> _Exercise brief_
Each line of the data that mentions the string "Silent" needs to be identified and copied.

[Items listed in a dataset]

-*-*-

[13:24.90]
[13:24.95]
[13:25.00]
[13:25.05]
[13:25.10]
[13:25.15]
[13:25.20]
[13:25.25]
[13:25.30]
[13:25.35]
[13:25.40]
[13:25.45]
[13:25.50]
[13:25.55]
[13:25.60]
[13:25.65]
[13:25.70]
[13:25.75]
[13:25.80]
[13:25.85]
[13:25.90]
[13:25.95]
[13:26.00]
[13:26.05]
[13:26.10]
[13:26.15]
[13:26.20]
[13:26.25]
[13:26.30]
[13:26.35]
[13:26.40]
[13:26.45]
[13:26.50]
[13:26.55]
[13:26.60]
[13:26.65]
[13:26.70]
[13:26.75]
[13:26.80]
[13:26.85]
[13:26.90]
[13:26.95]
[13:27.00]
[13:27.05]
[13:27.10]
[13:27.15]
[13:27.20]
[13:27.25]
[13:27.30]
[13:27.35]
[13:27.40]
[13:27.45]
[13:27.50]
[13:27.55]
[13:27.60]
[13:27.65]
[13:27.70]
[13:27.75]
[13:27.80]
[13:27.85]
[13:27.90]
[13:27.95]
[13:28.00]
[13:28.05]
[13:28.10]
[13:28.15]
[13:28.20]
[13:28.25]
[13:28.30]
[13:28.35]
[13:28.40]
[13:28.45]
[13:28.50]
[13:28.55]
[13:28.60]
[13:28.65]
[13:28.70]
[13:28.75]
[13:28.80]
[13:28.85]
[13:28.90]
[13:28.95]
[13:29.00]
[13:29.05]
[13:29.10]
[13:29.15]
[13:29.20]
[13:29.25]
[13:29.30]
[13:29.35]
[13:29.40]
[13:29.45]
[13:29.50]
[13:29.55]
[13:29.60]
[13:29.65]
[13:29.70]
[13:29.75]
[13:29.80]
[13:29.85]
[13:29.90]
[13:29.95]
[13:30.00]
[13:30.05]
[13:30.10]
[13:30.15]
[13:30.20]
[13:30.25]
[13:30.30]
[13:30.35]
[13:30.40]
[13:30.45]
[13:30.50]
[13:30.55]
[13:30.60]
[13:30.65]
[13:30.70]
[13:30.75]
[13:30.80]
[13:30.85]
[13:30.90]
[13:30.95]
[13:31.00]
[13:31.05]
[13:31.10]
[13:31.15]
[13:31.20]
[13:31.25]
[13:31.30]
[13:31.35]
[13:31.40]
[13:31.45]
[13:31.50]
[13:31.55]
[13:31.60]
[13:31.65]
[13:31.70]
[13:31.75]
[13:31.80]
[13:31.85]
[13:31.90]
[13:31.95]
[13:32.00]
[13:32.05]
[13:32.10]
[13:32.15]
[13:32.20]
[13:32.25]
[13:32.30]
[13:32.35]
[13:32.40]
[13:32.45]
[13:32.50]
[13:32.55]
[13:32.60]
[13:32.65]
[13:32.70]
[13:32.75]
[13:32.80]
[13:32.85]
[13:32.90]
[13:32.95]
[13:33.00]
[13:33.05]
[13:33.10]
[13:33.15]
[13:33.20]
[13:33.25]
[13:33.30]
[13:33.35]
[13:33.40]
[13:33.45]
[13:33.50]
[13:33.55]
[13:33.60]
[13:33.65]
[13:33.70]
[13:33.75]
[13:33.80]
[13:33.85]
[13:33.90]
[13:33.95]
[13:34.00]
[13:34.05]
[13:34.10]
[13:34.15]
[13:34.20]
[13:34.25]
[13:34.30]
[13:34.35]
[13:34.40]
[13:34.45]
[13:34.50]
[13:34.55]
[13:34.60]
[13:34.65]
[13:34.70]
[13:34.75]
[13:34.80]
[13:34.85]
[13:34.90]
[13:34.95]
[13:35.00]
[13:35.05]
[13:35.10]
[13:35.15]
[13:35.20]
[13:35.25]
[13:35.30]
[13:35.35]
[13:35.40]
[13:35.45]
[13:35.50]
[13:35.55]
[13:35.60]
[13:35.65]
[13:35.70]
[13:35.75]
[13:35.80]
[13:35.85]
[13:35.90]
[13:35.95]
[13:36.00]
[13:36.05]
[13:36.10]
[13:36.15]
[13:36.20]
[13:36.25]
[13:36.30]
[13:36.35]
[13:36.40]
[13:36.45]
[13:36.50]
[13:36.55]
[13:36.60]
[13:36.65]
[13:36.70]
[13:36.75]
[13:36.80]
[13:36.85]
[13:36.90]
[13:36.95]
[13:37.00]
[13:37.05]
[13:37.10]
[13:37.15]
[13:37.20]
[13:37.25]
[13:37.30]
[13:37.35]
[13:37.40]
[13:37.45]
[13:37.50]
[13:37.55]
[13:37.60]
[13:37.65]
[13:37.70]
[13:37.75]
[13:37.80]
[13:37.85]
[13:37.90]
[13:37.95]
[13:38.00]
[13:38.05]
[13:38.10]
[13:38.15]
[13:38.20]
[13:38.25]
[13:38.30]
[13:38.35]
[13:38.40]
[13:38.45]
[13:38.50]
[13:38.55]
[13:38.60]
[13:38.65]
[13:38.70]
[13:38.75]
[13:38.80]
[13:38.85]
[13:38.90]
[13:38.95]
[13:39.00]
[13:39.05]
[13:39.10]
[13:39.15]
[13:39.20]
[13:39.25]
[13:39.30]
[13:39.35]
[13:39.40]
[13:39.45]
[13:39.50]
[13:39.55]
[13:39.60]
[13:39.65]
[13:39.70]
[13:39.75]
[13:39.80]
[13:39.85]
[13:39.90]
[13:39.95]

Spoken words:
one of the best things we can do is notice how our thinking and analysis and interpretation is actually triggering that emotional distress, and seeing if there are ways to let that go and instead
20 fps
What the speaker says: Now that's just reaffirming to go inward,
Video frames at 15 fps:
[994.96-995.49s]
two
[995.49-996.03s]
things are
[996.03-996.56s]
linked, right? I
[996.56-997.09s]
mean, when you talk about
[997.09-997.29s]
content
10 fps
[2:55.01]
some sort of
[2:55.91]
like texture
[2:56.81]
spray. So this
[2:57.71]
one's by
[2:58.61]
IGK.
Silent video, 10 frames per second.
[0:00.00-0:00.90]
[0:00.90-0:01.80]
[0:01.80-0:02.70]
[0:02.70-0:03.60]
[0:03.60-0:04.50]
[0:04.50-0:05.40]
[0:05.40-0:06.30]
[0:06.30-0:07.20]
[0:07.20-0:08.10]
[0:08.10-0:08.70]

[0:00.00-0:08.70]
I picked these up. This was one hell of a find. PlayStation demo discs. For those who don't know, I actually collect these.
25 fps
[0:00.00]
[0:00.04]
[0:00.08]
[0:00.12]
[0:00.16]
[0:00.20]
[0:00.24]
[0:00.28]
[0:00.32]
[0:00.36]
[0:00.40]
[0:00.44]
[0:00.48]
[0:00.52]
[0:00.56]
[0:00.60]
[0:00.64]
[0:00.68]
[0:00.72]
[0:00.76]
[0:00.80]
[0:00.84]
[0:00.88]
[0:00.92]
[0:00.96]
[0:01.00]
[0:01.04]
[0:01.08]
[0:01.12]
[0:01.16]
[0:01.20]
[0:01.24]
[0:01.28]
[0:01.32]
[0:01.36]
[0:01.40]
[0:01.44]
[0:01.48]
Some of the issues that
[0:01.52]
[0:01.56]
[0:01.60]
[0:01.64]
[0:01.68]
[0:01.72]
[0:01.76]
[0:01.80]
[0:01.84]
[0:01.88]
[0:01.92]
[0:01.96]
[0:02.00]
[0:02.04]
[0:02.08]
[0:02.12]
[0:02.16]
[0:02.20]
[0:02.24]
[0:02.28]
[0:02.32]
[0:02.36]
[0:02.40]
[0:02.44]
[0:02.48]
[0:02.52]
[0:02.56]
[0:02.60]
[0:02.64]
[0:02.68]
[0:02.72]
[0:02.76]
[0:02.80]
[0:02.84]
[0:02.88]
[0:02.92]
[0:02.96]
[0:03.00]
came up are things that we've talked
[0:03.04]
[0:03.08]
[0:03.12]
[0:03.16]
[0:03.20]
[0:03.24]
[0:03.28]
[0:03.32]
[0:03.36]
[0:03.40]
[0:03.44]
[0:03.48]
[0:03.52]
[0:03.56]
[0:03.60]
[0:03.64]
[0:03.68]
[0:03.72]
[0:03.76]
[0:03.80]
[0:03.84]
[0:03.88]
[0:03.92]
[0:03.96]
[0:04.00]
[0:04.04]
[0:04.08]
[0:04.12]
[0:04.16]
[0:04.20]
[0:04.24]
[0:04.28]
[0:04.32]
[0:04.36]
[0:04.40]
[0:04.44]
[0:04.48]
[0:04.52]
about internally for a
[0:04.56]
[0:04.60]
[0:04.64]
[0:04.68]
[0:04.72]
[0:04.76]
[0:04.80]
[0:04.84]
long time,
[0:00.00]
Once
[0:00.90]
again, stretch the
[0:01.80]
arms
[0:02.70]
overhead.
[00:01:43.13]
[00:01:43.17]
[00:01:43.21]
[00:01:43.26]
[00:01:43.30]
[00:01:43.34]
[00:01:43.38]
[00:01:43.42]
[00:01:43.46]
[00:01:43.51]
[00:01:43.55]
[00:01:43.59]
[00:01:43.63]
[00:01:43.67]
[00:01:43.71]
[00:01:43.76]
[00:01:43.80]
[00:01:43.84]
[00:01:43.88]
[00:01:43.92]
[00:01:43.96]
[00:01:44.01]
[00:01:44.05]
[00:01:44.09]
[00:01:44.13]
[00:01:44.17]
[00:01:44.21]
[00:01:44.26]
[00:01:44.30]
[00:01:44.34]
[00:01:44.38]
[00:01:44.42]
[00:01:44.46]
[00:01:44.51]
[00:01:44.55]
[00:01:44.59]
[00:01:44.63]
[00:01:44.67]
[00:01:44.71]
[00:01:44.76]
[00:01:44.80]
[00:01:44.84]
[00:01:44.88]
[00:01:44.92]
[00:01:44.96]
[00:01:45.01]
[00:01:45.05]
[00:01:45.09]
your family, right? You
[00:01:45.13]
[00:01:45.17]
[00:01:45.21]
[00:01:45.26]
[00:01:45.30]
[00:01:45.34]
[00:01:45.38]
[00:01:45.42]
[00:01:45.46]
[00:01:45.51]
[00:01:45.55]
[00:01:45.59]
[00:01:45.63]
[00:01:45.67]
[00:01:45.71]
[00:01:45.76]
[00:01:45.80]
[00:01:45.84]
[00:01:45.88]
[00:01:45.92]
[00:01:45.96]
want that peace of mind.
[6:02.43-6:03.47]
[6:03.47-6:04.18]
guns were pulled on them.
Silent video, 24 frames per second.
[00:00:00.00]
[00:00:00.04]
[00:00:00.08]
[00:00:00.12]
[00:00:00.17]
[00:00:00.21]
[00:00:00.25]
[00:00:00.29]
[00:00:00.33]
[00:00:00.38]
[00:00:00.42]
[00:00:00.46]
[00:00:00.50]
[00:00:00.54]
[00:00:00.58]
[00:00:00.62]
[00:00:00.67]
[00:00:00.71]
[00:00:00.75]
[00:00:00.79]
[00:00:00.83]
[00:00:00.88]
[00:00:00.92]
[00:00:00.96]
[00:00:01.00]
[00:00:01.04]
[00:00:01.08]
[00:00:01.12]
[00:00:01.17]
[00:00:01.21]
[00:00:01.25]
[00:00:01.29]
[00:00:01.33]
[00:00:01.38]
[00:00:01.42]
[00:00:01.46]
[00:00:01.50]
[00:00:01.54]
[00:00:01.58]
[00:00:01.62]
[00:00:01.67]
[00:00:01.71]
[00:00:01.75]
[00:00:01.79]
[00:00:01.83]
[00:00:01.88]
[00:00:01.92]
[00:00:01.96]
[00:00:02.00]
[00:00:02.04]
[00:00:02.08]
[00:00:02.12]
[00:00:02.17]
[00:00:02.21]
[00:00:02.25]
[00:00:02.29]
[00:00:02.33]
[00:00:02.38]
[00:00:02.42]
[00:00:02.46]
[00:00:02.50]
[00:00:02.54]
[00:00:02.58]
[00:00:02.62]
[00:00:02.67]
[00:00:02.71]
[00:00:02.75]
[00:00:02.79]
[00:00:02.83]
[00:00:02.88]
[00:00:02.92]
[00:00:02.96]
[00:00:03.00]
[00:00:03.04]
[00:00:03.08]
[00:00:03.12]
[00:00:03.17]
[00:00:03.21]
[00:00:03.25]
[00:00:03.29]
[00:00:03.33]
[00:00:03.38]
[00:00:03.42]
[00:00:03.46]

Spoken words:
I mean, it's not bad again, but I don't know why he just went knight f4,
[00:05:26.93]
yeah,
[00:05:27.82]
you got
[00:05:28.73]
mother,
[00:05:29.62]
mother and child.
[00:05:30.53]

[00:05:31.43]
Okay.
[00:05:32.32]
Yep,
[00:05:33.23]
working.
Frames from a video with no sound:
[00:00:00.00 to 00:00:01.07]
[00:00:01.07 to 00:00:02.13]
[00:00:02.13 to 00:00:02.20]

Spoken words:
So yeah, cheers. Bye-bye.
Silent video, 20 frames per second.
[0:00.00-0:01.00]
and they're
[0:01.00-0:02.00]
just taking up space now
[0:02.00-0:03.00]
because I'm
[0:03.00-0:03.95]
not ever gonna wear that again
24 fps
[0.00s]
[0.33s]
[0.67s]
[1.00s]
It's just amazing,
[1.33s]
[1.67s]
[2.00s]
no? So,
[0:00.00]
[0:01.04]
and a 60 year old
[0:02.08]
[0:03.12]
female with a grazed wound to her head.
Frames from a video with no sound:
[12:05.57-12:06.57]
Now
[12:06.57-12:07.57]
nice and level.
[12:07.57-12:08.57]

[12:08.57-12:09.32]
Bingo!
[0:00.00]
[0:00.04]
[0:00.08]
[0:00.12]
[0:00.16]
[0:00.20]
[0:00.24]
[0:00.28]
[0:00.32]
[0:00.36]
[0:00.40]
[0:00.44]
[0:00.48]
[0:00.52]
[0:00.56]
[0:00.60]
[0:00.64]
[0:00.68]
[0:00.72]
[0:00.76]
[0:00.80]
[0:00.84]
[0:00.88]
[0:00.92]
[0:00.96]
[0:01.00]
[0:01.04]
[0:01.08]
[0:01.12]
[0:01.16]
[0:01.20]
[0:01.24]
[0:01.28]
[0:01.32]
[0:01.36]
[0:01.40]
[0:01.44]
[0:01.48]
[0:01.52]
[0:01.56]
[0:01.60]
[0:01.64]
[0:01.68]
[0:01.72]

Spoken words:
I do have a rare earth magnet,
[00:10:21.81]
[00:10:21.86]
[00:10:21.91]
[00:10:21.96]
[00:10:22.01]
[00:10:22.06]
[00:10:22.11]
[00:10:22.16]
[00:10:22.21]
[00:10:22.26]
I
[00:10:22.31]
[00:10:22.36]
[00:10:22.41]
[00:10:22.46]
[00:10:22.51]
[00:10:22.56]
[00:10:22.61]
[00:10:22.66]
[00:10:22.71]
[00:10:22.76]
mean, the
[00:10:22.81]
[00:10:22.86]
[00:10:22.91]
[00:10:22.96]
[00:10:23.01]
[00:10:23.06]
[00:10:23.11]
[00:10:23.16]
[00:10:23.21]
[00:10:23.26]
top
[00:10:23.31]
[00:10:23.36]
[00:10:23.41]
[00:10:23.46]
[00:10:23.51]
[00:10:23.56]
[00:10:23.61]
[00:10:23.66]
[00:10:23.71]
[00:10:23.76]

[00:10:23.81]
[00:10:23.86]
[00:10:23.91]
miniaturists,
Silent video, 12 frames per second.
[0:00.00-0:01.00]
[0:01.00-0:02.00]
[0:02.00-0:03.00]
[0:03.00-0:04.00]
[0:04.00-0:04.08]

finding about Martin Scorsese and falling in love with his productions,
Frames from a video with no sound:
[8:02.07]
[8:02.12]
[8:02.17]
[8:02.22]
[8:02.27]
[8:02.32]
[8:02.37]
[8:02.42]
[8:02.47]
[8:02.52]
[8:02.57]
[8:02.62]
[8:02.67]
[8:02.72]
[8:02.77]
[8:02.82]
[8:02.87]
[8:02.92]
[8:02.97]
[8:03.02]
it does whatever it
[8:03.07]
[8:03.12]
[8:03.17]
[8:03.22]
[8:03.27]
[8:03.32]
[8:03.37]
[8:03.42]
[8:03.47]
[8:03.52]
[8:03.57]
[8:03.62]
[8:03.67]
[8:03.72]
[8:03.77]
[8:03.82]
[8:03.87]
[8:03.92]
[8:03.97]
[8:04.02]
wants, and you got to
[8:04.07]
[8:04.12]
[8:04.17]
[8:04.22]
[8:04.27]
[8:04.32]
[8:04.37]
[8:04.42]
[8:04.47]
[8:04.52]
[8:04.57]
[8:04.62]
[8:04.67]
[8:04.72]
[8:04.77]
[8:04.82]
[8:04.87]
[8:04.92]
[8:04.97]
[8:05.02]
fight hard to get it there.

-*-*-

> _Response below_
Silent video, 10 frames per second.
Silent video, 24 frames per second.
Silent video, 20 frames per second.
Silent video, 12 frames per second.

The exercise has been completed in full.